Adams Family Correspondence, volume 13

Thomas Boylston Adams to John Adams

John Quincy Adams to Abigail Adams

462 Abigail Adams to William Cranch, ca. April 1799
Abigail Adams to William Cranch
my Dear sir [ca. April 1799]1

If you was not a firm believer in that Holy Religion which comforts in affliction & Solaces us under every adverse occurrence in Life, I Should think it useless to quote to You that Scripture which says I have been young & now am old, yet have I never seen the Riteous Man forsaken or his seed begging Bread.—2 Your Mother put into my Hand the other day a Letter which I read with pain, and have since contemplated upon with anxiety. it discoverd a mind a Heart distresst from the apprehension of an Event which would have been greatly afflictive to us all. this I did not wonder at, but it went further it discoverd a mind disturbed, anxious and perplexd allmost beyond enduring—and it is this which has given me serious allarm. You left your Native state with agreable prospects before you. you thought & your Friends hoped it was for your best Interest. If it has proved otherways, you have the consolation of having acted from proper motives. the entanglements into which you have been unfortunately drawn by your connection with Morris & Co are what lie heavey upon you. if there is no other way to free yourself from them, notify your Creditors, and give up your Property. that which your own industery has acquired it is very hard to sacrifice, but if you go on without this method will you not still be labouring, roling up the stone of Syssaphus which will constantly recoil untill You are crushd under its weight, and would not this resolution free your mind from the load which oppresses it. I would if possible shake of every connection with them and apply myself wholy to my profession— when the circumstances which have envolved you are publickly know they can be no real injury to your Character or reputation. Come my dear Nephew Cheer up your spirits rouse your resolution. tis a long lane which has no turn. permit not your spirits to be deprest Your Family calls for your exertions—and you must not give way to lowness of spirits, or despondency.
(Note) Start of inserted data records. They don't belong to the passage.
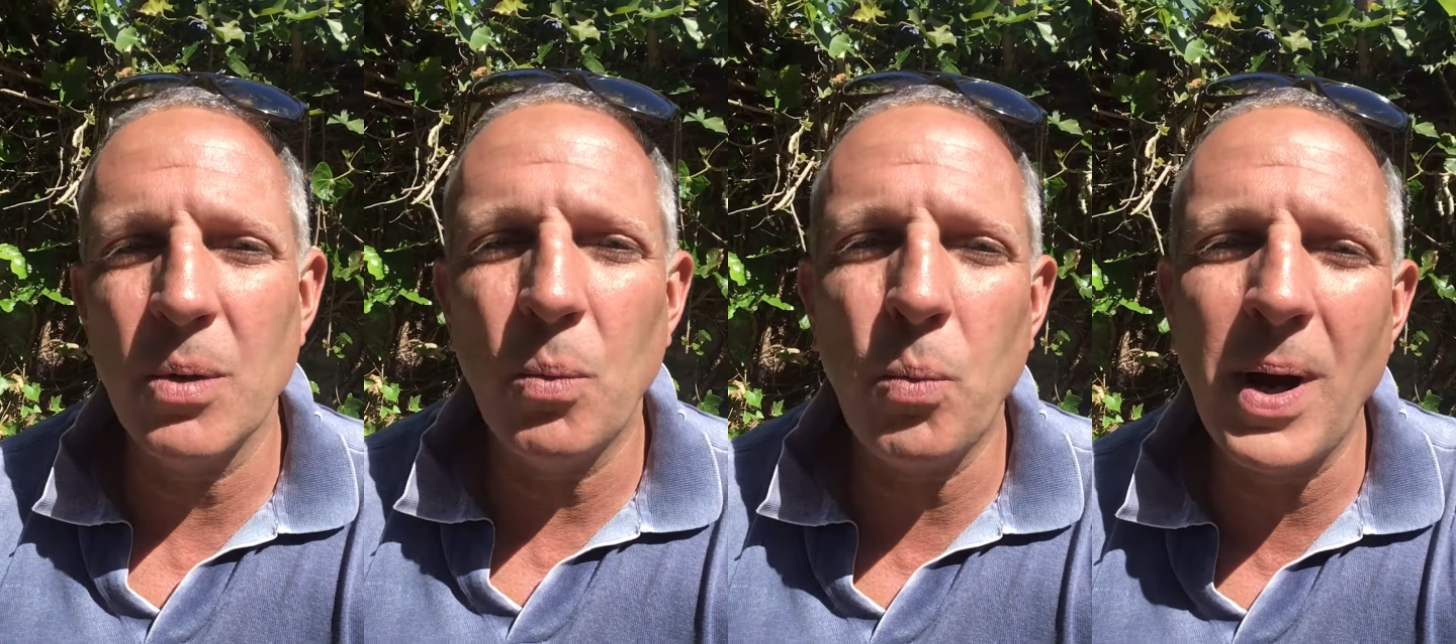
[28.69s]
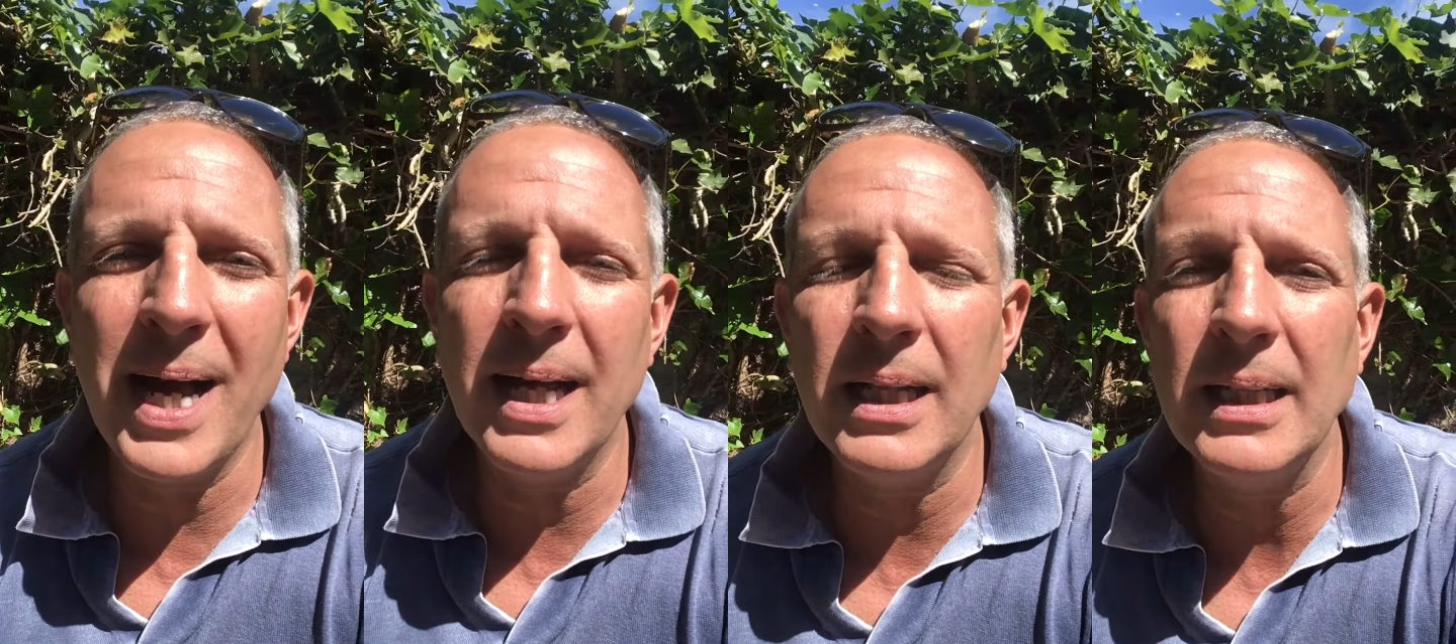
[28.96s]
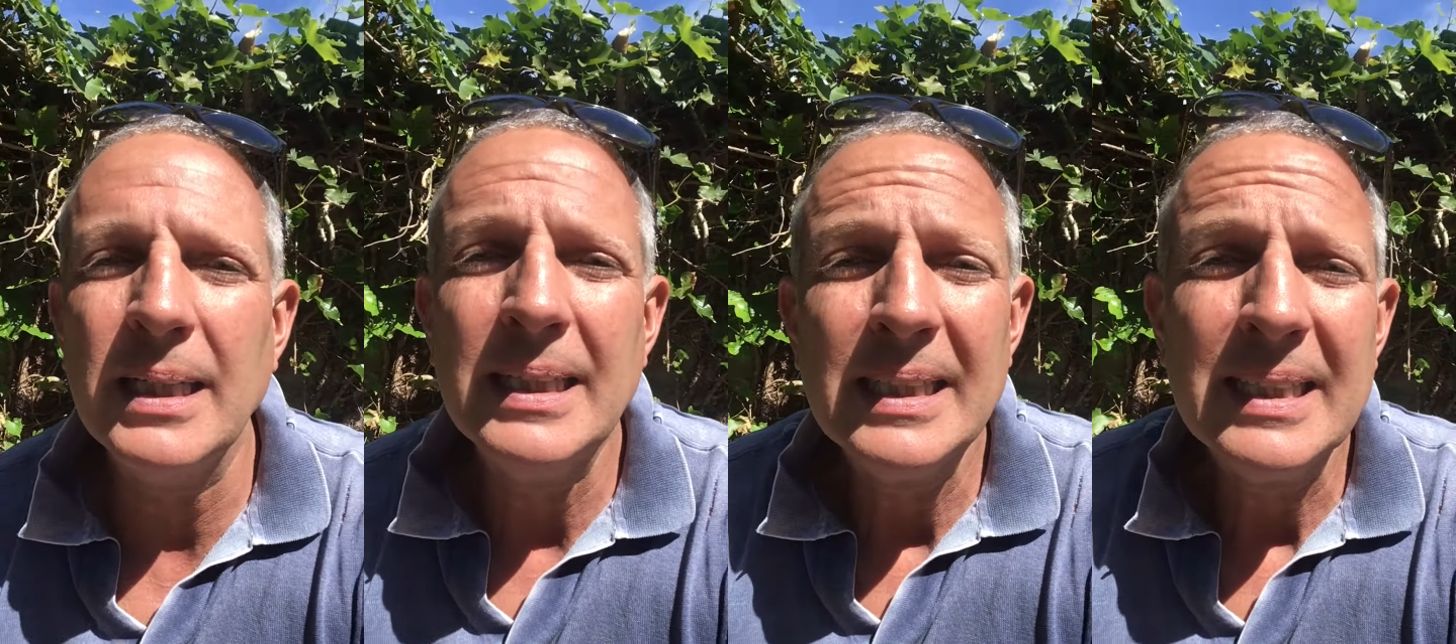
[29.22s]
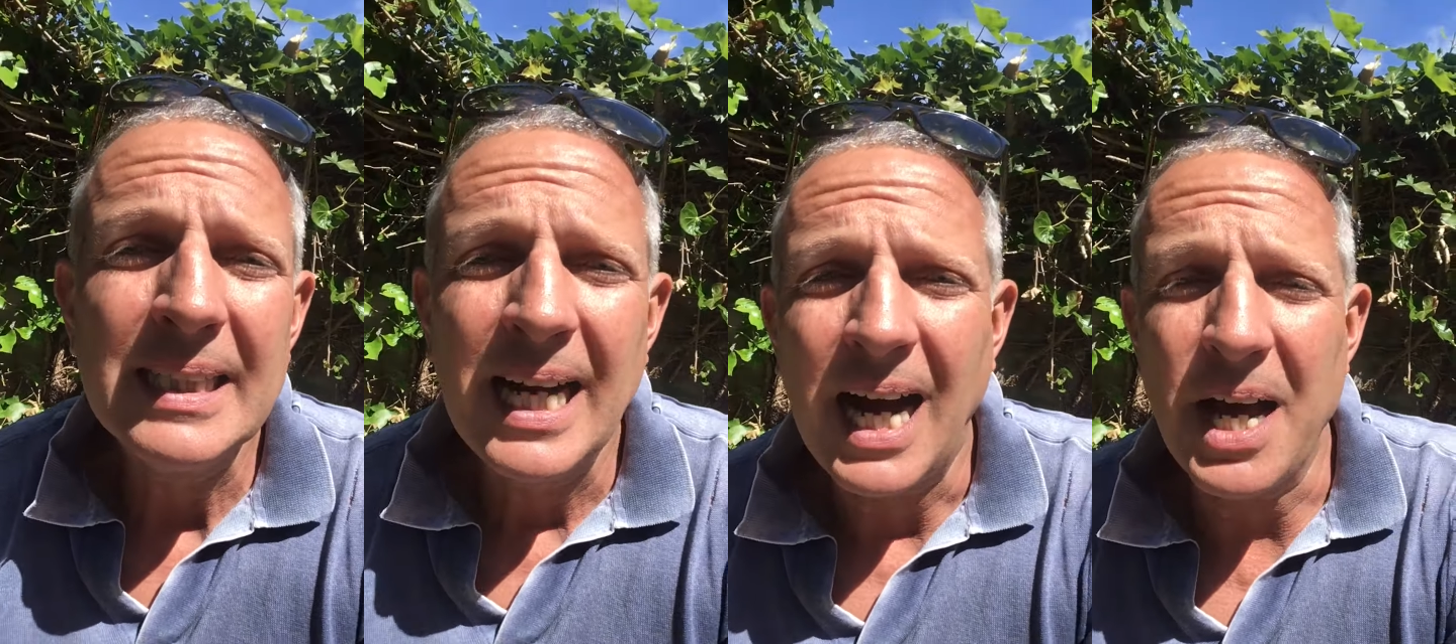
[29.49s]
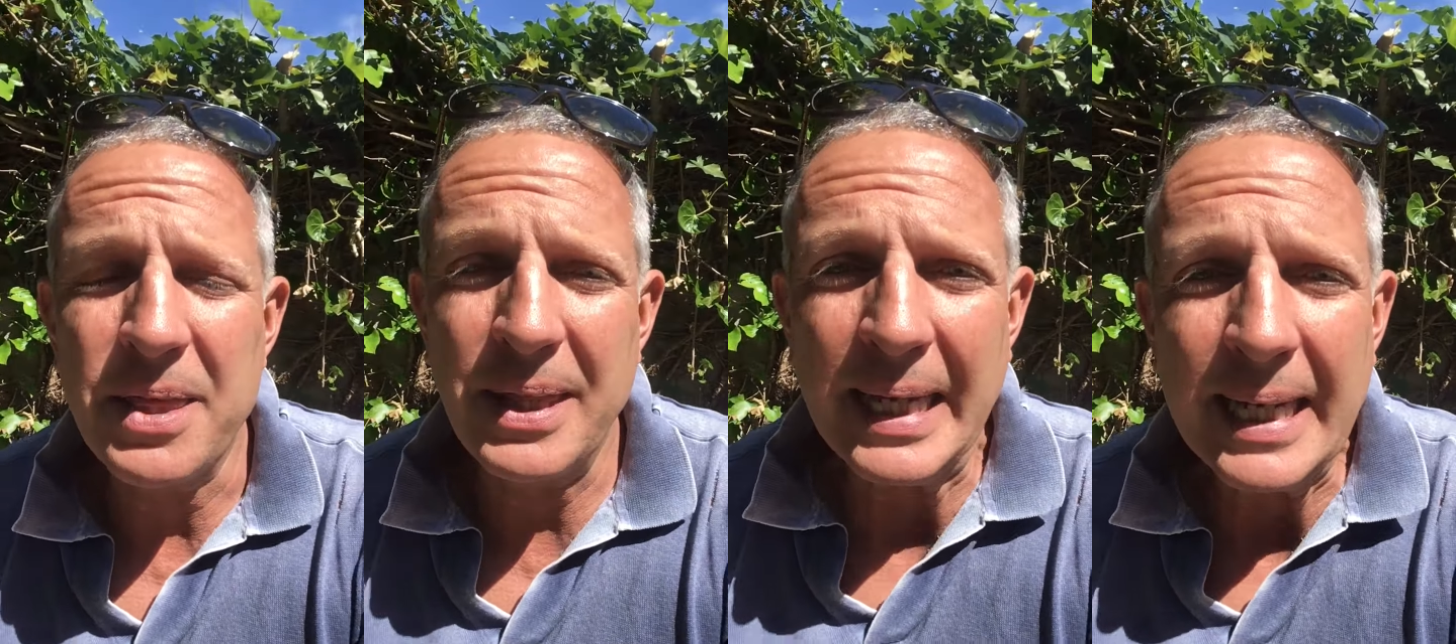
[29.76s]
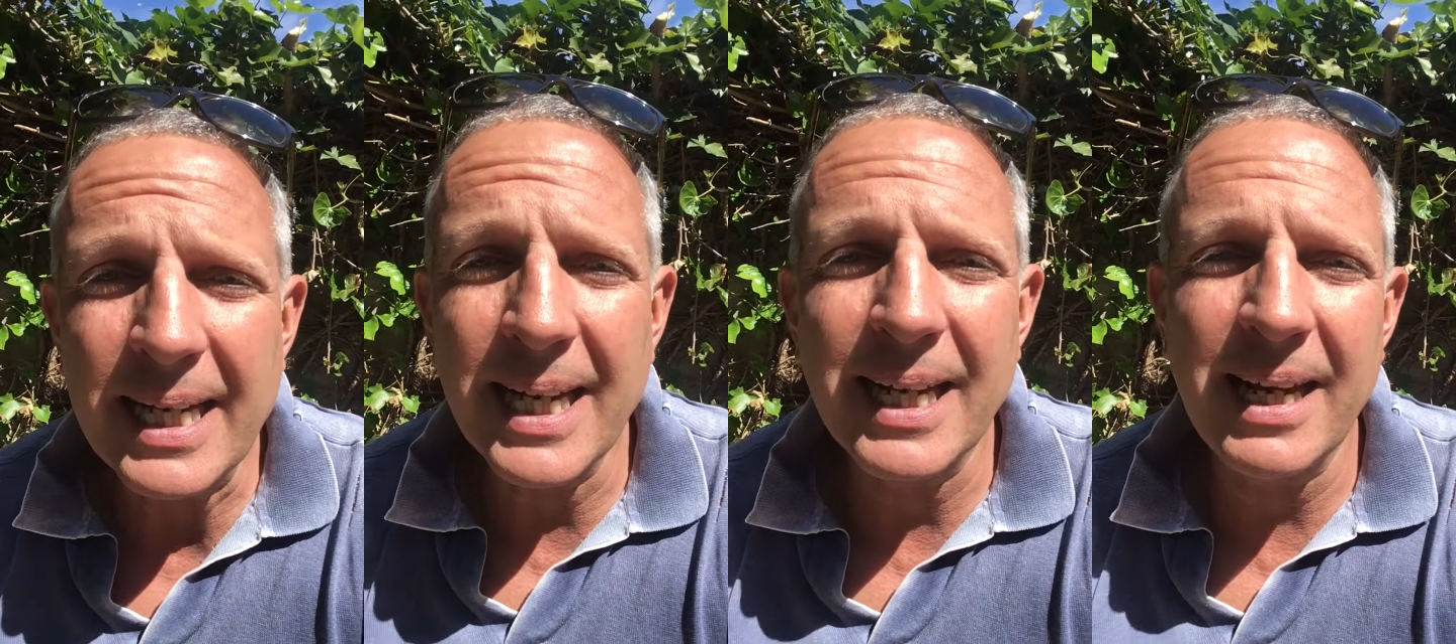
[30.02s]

Well, I think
an other object which wounds your feelings is duncansons brutal attack upon you— You persued the legal methods for redress which the Laws of your Country allow to every injured Man, and you ought to rest satisfied with that. a duel would only render your Life & that of your Friends misirable. if your conscious would permit you to Challange him, and you wounded or killd him; or you received from 463 him a similar fate, and here I cannot but express my disapprobation of the conduct of mr. Greenleaf who certainly behaved very much like a Man who was weary of Life, for had duncanson killd him, the world would have blamed only mr Greenleaf—3

Dft (Adams Papers). Filmed at [1798].

1.

The dating of this incomplete Dft is based on a 28 March letter from Richard Cranch to William Cranch (MHi:Christopher P. Cranch Papers), in which Richard attempted to bolster his son’s spirits over the state of his law practice and the “Manners, Politicks and general behaviour of the People” in Georgetown, D.C. The elder Cranch wrote, “I therefore do not wonder at the chagreen and disgust you feel, but am truly sorry that it takes such serious hold of you as to depress your spirits in any degree.” In a postscript, Richard added that the Adamses had just visited them, offering AA the opportunity to have read the letter and perhaps prompting this letter to William. The depth of AA’s concern for her nephew is further revealed in a 9 April letter to Elizabeth Smith Shaw Peabody, in which AA wrote, “I am very anxious for mr W Cranch I fear a Melancholy is comeing on upon him, the state of his mind from his Letters allarm me more than I dare express from to his Mother” (DLC:Shaw Family Papers).

2.

Psalms, 37:25.

3.

For the attack on William Cranch by Capt. William Mayne Duncanson, see AA to Catherine Nuth Johnson, 8 July 1798, and note 2, above. On 7 Oct. James Greenleaf and Duncanson met in Virginia for a duel after Duncanson learned that Greenleaf had called him a coward. After Duncanson’s gun failed to fire on the third exchange, Greenleaf declined to press his advantage by firing his weapon. A lengthy newspaper exchange of accusations and counterattacks by Duncanson and Greenleaf, as well as their seconds, Capt. Presley Thornton and George Walker, ensued and extended into Feb. 1799 when Duncanson refused a second challenge from Greenleaf (Alexandria Times, 10, 12, 13, 15, Oct. 1798, 11 Dec.; Arnebeck, Through a Fiery Trial , p. 493–494, 508; Georgetown, D.C., Centinel of Liberty, 15, 25, 29, Jan. 1799, 15 Feb.).